Sunday, January 29
I recall the thrill and excitement in kindergarten when the teacher would break out the huge boxes filled with art supplies. Now let me be clear, I was not the most adept art student at any time in my life – heck, colors were and still are difficult for me to distinguish. However, at five years old, I loved the prospect of playfully creating. I especially loved colored construction paper paired with the endless choice of those wonderful tools – markers, crayons, pencils, pastels, scissors, erasers glue, tape and sometimes even stickers in that large, plastic, covetable art box set out for each table group. This was an innocent, joyful experience of youth for me.

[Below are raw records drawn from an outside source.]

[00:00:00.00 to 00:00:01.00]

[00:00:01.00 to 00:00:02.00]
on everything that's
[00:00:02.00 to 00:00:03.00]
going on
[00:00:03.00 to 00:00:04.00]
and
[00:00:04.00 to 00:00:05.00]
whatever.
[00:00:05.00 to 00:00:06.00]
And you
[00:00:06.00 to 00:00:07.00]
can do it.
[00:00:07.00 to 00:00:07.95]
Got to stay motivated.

On Tuesday evening past, I received a pre-dinner phone call from the UCSF researcher, Dr. Thomas Hope. He is the coordinator of the PMSA PET Scan trial in which I am participating. He called me at home to personally explain the results of both my recent scans. Mind you, this is only the second time in my life I had received a call at home from a doctor in his professional capacity!
I am not sure of the exact research study question that Dr. Hope is attempting to answer, but a direct benefit to me for my participation in the study are these super powerful specific images of my cancer (more info). Up until now I’ve had 4 traditional Bone scans. The results:
4/14: Focus of intense activity on the left pubic body.

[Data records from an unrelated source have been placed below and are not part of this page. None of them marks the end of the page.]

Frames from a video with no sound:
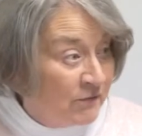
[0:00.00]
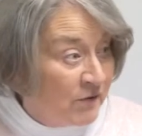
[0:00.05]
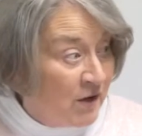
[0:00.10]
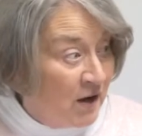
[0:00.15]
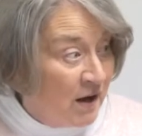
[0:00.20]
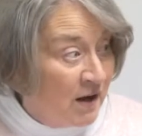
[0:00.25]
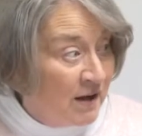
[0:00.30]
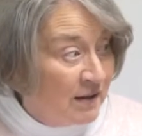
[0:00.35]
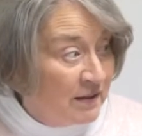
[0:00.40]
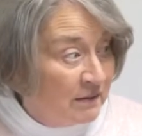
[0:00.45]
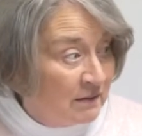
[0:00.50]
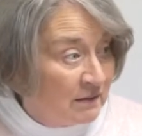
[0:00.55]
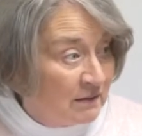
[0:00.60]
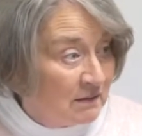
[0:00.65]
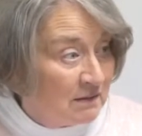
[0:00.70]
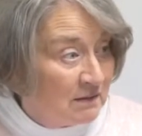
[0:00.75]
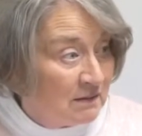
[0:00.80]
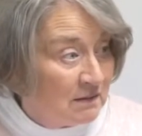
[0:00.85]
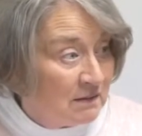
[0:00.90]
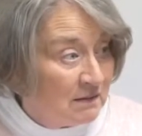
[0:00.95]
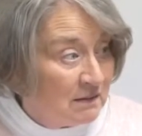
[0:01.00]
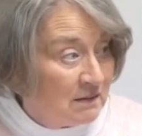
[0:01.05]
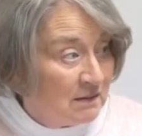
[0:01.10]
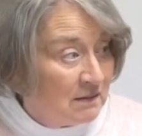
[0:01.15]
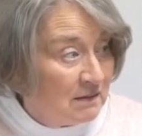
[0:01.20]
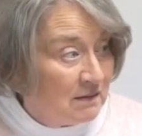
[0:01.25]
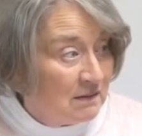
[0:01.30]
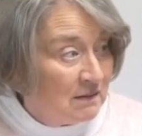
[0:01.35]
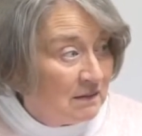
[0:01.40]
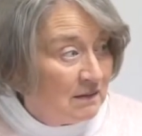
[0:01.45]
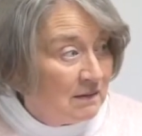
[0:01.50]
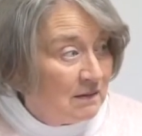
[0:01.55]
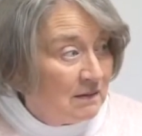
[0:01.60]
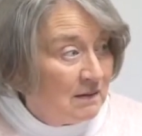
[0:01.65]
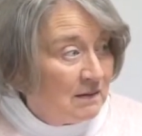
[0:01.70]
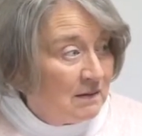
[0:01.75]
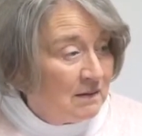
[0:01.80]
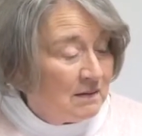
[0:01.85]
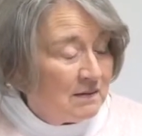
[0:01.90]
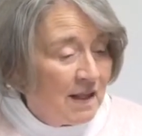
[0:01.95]
God.
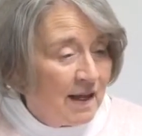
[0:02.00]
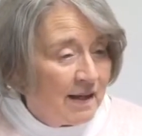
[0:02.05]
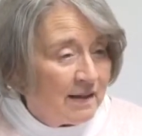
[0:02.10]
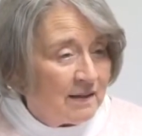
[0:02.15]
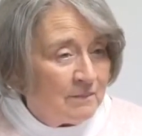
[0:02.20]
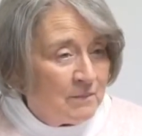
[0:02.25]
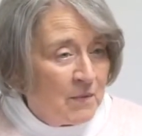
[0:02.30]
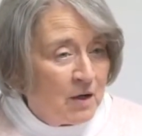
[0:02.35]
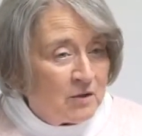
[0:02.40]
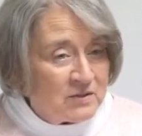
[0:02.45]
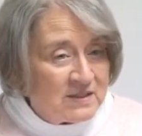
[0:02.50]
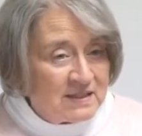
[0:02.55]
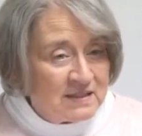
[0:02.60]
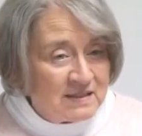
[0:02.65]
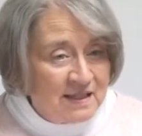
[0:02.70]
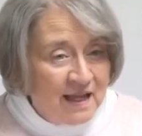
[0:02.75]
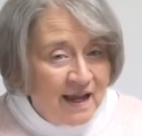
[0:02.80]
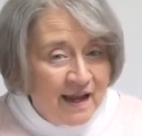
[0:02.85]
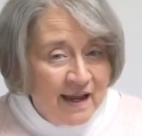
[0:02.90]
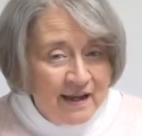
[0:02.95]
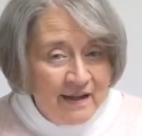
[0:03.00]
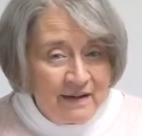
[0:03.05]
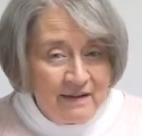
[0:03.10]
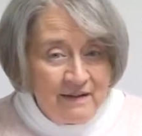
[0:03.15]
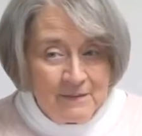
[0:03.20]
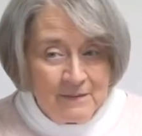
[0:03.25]
like Moses had.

8/29: No evidence of osseous (bony) metastatic disease.
10/31: No evidence of osseous (bony) metastatic disease.
12/15: Activity on the left pubic body.
New focus of abnormal activity in the acetabulum (hip).
Intense abnormal activity in the inferior sacrum.
The picture on the left shows the results of the fancy new PMSA PET scan.
The activity sites are:
1 -> Scapula, 2-> Ribs, 3 ->Hip,
4 & 5 ->Pelvis and 6 -> Sacrum.
Of course, I do not have the ability to interpret this data nor understand its implication for treatment. However, it seems like the cancer cells have a keen desire to set up shop in my bones. Thus, my intuition is to reach into that large, plastic, covetable art box, pull out the biggest eraser I could find and gayly expunge all those black spots…………Perhaps this would prove no evidence of disease. I’d stop my drug treatment and merrily pick up my life where I’d left off last April.